• _Exercise_: Take the line that contains "(1250.74 s)" as the first line and the final line of the records as the last; return exactly those lines and the lines between.

[Records from a collection]
****************************************
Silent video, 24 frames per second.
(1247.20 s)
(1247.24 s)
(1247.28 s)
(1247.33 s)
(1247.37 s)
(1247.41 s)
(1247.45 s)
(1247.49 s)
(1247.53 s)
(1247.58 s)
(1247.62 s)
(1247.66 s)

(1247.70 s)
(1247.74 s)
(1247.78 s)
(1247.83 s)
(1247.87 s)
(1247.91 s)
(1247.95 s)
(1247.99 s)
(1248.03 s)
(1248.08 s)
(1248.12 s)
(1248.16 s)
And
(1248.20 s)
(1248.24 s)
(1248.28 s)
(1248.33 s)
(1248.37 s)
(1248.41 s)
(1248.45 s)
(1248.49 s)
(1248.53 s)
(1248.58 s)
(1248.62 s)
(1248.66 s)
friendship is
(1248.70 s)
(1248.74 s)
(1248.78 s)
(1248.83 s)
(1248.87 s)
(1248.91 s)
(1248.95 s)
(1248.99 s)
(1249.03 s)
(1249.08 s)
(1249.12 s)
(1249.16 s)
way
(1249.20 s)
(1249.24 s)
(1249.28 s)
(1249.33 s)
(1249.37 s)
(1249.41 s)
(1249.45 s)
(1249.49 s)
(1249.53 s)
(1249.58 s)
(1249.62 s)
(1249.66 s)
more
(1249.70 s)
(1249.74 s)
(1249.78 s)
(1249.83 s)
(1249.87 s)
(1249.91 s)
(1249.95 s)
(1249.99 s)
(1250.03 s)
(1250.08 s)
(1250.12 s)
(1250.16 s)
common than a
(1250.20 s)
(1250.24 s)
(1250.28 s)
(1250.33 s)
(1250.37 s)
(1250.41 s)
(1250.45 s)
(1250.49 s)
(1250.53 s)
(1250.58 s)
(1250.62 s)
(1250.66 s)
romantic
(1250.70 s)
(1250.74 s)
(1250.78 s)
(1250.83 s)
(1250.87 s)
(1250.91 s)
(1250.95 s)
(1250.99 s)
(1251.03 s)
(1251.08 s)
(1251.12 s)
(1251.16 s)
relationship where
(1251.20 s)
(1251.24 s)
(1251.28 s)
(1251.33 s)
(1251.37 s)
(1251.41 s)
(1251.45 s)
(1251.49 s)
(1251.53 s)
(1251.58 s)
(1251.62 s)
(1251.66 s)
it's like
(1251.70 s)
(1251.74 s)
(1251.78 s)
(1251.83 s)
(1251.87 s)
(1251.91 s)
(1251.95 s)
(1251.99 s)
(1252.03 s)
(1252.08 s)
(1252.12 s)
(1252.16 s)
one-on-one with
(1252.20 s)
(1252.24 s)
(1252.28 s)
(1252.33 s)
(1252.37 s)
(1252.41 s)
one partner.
****************************************
• _Your response_:
(1250.74 s)
(1250.78 s)
(1250.83 s)
(1250.87 s)
(1250.91 s)
(1250.95 s)
(1250.99 s)
(1251.03 s)
(1251.08 s)
(1251.12 s)
(1251.16 s)
relationship where
(1251.20 s)
(1251.24 s)
(1251.28 s)
(1251.33 s)
(1251.37 s)
(1251.41 s)
(1251.45 s)
(1251.49 s)
(1251.53 s)
(1251.58 s)
(1251.62 s)
(1251.66 s)
it's like
(1251.70 s)
(1251.74 s)
(1251.78 s)
(1251.83 s)
(1251.87 s)
(1251.91 s)
(1251.95 s)
(1251.99 s)
(1252.03 s)
(1252.08 s)
(1252.12 s)
(1252.16 s)
one-on-one with
(1252.20 s)
(1252.24 s)
(1252.28 s)
(1252.33 s)
(1252.37 s)
(1252.41 s)
one partner.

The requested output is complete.